Each line of the data below between the one containing "[7:20.50-7:21.50]" and the one containing "Lip reading: Till", both included, is to be repeated exactly. Please omit pictures.

START Dataset records

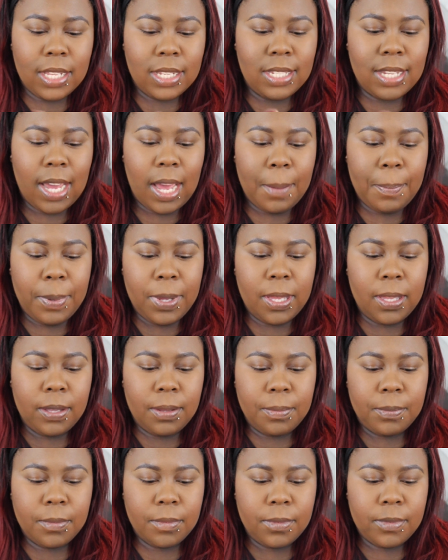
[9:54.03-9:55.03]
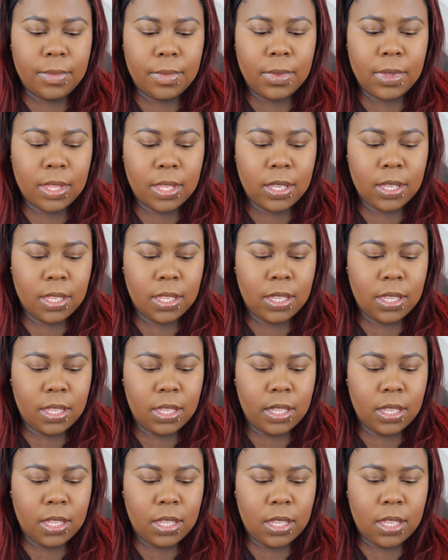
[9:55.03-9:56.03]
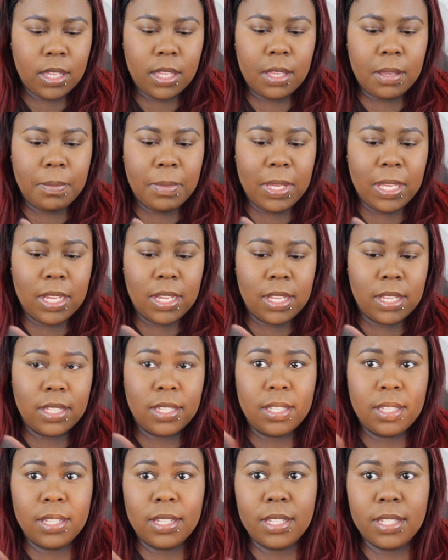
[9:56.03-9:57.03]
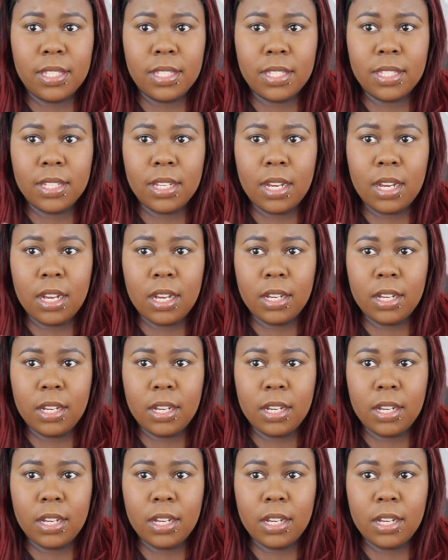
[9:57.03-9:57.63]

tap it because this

END Dataset records
START Dataset records

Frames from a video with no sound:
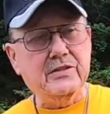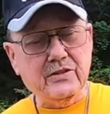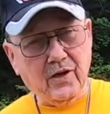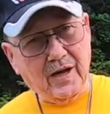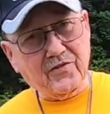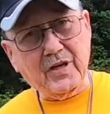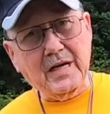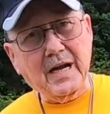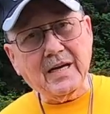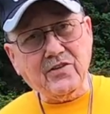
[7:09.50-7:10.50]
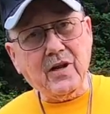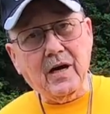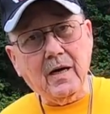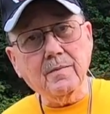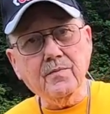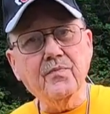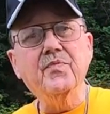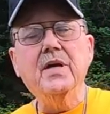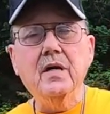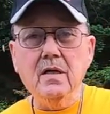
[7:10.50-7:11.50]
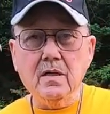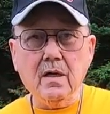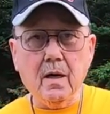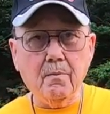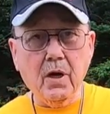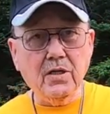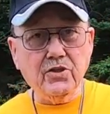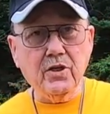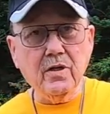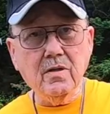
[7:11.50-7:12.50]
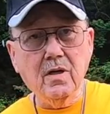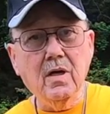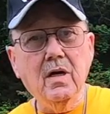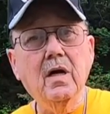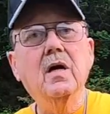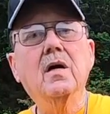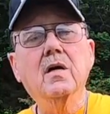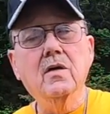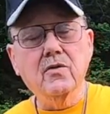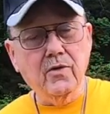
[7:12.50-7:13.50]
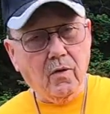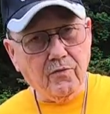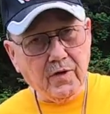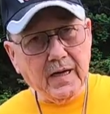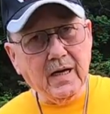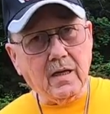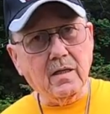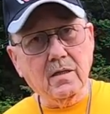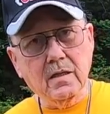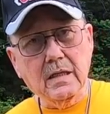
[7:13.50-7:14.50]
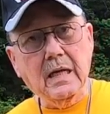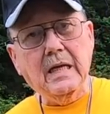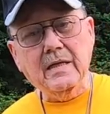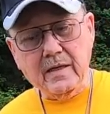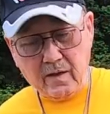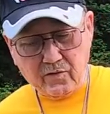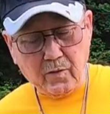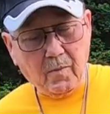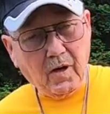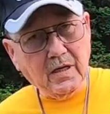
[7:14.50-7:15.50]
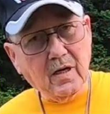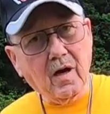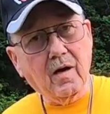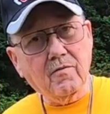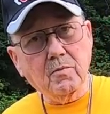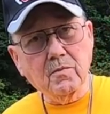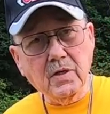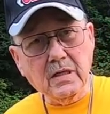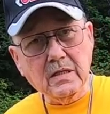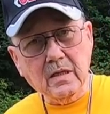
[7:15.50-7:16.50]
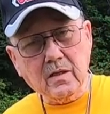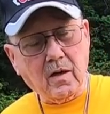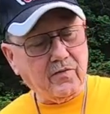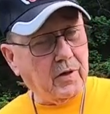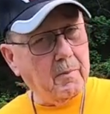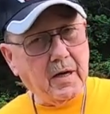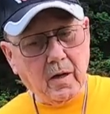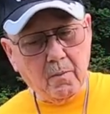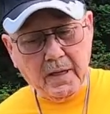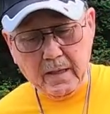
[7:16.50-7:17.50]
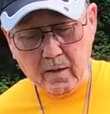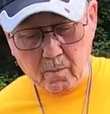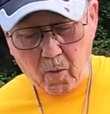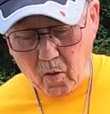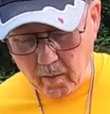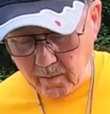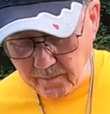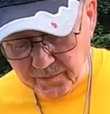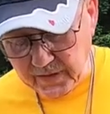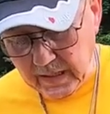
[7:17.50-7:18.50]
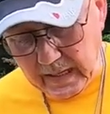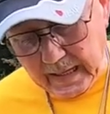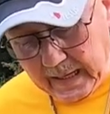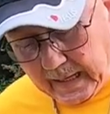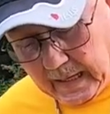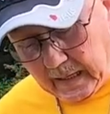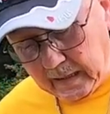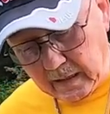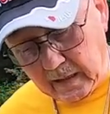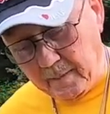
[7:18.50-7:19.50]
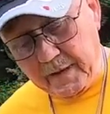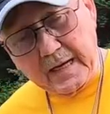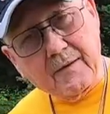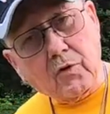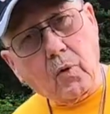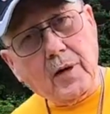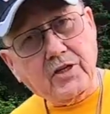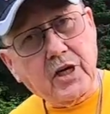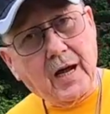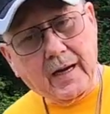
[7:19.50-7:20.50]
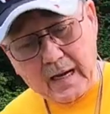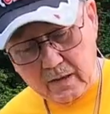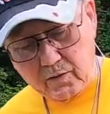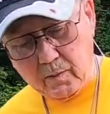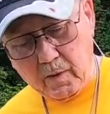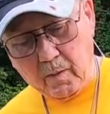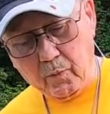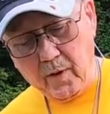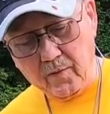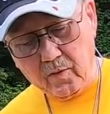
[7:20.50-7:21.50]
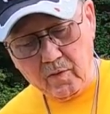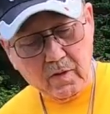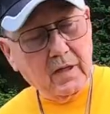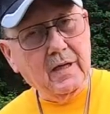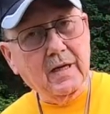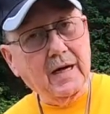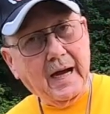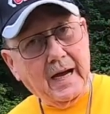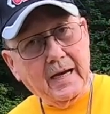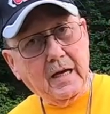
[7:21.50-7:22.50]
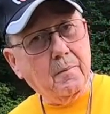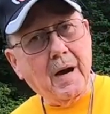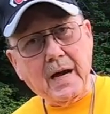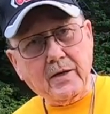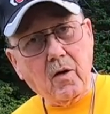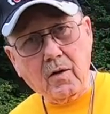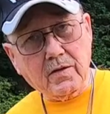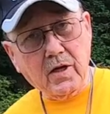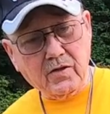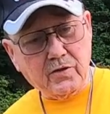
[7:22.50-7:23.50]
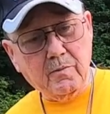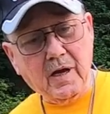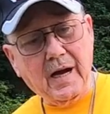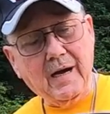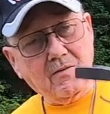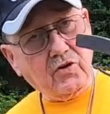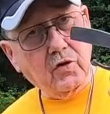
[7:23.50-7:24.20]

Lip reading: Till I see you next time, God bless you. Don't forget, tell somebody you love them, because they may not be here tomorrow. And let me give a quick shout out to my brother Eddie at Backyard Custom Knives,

END Dataset records

◆ Task solution
[7:20.50-7:21.50]
[7:21.50-7:22.50]
[7:22.50-7:23.50]
[7:23.50-7:24.20]

Lip reading: Till I see you next time, God bless you. Don't forget, tell somebody you love them, because they may not be here tomorrow. And let me give a quick shout out to my brother Eddie at Backyard Custom Knives,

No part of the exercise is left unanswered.